## TASK DETAILS
Output every record word for word, minus the pictures.

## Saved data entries
================================

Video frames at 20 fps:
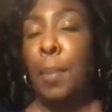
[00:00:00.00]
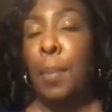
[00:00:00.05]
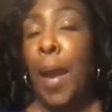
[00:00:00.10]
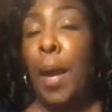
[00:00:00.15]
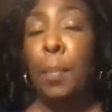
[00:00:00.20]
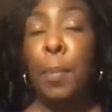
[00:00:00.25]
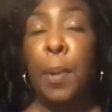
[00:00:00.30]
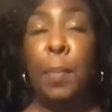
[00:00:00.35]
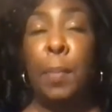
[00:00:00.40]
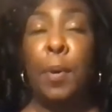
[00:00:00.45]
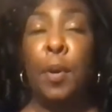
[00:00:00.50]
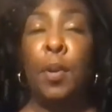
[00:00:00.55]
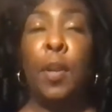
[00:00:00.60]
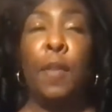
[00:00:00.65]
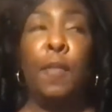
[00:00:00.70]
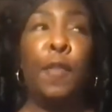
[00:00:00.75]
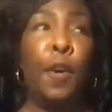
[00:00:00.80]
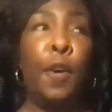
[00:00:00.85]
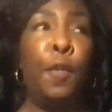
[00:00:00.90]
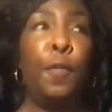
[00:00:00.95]
Black people
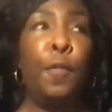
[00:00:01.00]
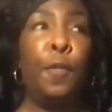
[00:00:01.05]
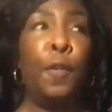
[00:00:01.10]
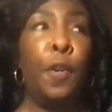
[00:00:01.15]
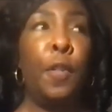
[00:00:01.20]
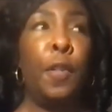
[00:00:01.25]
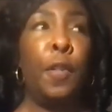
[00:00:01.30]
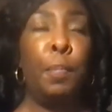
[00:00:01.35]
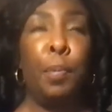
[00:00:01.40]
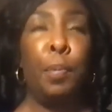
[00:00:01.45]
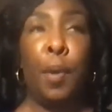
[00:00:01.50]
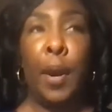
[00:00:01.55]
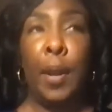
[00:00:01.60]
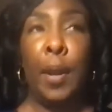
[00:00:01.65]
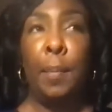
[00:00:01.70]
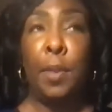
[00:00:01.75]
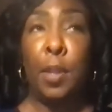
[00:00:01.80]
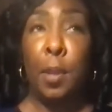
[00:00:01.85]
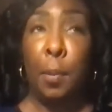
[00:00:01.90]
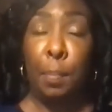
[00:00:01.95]
only vote for the
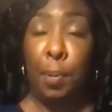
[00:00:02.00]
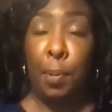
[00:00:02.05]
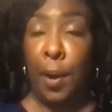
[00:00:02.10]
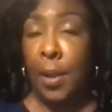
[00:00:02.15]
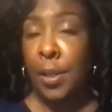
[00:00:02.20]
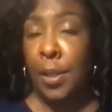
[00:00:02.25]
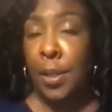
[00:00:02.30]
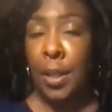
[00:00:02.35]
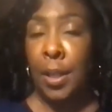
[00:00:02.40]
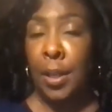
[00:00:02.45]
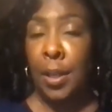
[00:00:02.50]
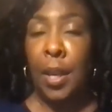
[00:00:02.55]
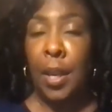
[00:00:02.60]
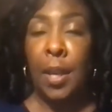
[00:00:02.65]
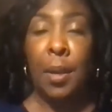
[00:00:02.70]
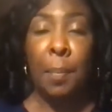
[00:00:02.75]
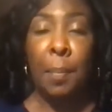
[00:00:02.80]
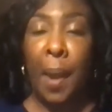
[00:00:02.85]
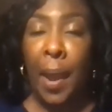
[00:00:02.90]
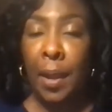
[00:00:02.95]
president
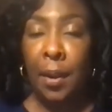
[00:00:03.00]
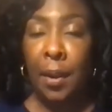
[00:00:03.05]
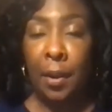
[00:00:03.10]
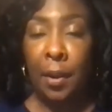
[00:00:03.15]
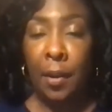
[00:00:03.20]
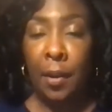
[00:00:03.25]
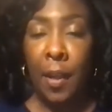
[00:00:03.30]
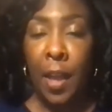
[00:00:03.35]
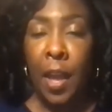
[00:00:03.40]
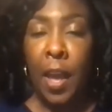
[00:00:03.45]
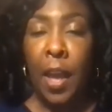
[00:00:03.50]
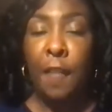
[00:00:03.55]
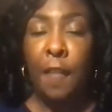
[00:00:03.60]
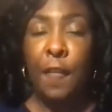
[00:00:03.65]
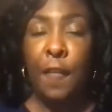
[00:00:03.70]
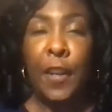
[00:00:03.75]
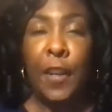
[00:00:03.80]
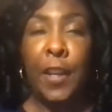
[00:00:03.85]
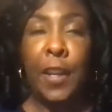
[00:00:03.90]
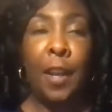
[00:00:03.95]
and the mayor,
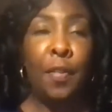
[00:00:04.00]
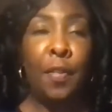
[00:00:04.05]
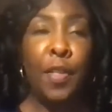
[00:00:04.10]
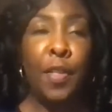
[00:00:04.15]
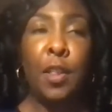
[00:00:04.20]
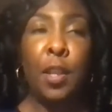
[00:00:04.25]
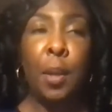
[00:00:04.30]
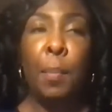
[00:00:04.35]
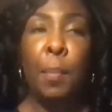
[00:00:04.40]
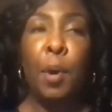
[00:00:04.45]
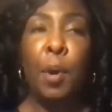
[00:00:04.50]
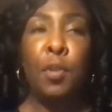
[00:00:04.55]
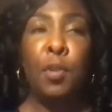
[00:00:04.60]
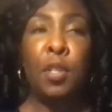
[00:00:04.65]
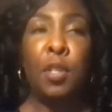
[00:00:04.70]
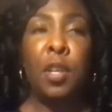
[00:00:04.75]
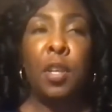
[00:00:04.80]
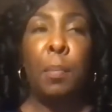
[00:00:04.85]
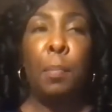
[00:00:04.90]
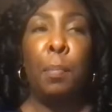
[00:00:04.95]
and forget that the
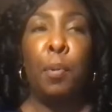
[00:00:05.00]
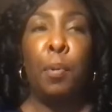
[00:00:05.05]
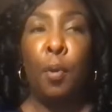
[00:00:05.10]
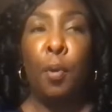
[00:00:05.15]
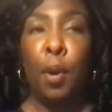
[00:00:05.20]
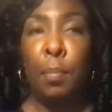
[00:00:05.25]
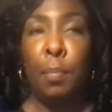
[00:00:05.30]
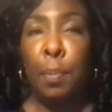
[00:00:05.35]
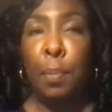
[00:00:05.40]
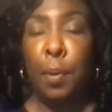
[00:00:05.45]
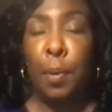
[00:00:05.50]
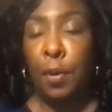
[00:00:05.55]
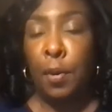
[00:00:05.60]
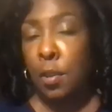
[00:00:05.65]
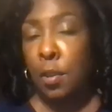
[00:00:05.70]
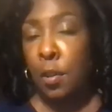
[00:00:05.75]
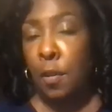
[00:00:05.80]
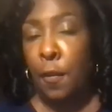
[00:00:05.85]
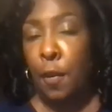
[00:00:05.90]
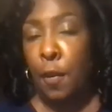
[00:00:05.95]
most important
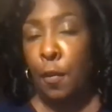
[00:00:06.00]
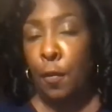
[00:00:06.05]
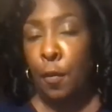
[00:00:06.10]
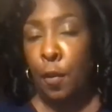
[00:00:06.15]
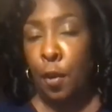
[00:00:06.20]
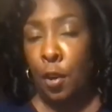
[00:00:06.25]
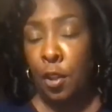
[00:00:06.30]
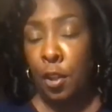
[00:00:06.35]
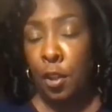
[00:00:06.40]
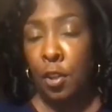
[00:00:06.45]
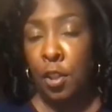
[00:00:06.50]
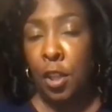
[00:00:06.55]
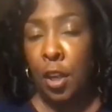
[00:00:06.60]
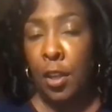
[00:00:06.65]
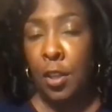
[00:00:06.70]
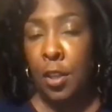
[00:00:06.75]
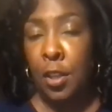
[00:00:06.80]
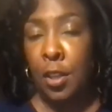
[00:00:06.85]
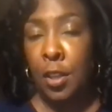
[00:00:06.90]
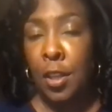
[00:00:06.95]
person to vote for are your
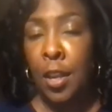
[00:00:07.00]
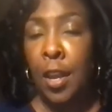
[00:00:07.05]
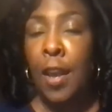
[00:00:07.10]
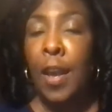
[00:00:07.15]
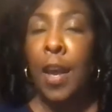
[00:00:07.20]
judges.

================================

## YOUR RESPONSE
Video frames at 20 fps:
[00:00:00.00]
[00:00:00.05]
[00:00:00.10]
[00:00:00.15]
[00:00:00.20]
[00:00:00.25]
[00:00:00.30]
[00:00:00.35]
[00:00:00.40]
[00:00:00.45]
[00:00:00.50]
[00:00:00.55]
[00:00:00.60]
[00:00:00.65]
[00:00:00.70]
[00:00:00.75]
[00:00:00.80]
[00:00:00.85]
[00:00:00.90]
[00:00:00.95]
Black people
[00:00:01.00]
[00:00:01.05]
[00:00:01.10]
[00:00:01.15]
[00:00:01.20]
[00:00:01.25]
[00:00:01.30]
[00:00:01.35]
[00:00:01.40]
[00:00:01.45]
[00:00:01.50]
[00:00:01.55]
[00:00:01.60]
[00:00:01.65]
[00:00:01.70]
[00:00:01.75]
[00:00:01.80]
[00:00:01.85]
[00:00:01.90]
[00:00:01.95]
only vote for the
[00:00:02.00]
[00:00:02.05]
[00:00:02.10]
[00:00:02.15]
[00:00:02.20]
[00:00:02.25]
[00:00:02.30]
[00:00:02.35]
[00:00:02.40]
[00:00:02.45]
[00:00:02.50]
[00:00:02.55]
[00:00:02.60]
[00:00:02.65]
[00:00:02.70]
[00:00:02.75]
[00:00:02.80]
[00:00:02.85]
[00:00:02.90]
[00:00:02.95]
president
[00:00:03.00]
[00:00:03.05]
[00:00:03.10]
[00:00:03.15]
[00:00:03.20]
[00:00:03.25]
[00:00:03.30]
[00:00:03.35]
[00:00:03.40]
[00:00:03.45]
[00:00:03.50]
[00:00:03.55]
[00:00:03.60]
[00:00:03.65]
[00:00:03.70]
[00:00:03.75]
[00:00:03.80]
[00:00:03.85]
[00:00:03.90]
[00:00:03.95]
and the mayor,
[00:00:04.00]
[00:00:04.05]
[00:00:04.10]
[00:00:04.15]
[00:00:04.20]
[00:00:04.25]
[00:00:04.30]
[00:00:04.35]
[00:00:04.40]
[00:00:04.45]
[00:00:04.50]
[00:00:04.55]
[00:00:04.60]
[00:00:04.65]
[00:00:04.70]
[00:00:04.75]
[00:00:04.80]
[00:00:04.85]
[00:00:04.90]
[00:00:04.95]
and forget that the
[00:00:05.00]
[00:00:05.05]
[00:00:05.10]
[00:00:05.15]
[00:00:05.20]
[00:00:05.25]
[00:00:05.30]
[00:00:05.35]
[00:00:05.40]
[00:00:05.45]
[00:00:05.50]
[00:00:05.55]
[00:00:05.60]
[00:00:05.65]
[00:00:05.70]
[00:00:05.75]
[00:00:05.80]
[00:00:05.85]
[00:00:05.90]
[00:00:05.95]
most important
[00:00:06.00]
[00:00:06.05]
[00:00:06.10]
[00:00:06.15]
[00:00:06.20]
[00:00:06.25]
[00:00:06.30]
[00:00:06.35]
[00:00:06.40]
[00:00:06.45]
[00:00:06.50]
[00:00:06.55]
[00:00:06.60]
[00:00:06.65]
[00:00:06.70]
[00:00:06.75]
[00:00:06.80]
[00:00:06.85]
[00:00:06.90]
[00:00:06.95]
person to vote for are your
[00:00:07.00]
[00:00:07.05]
[00:00:07.10]
[00:00:07.15]
[00:00:07.20]
judges.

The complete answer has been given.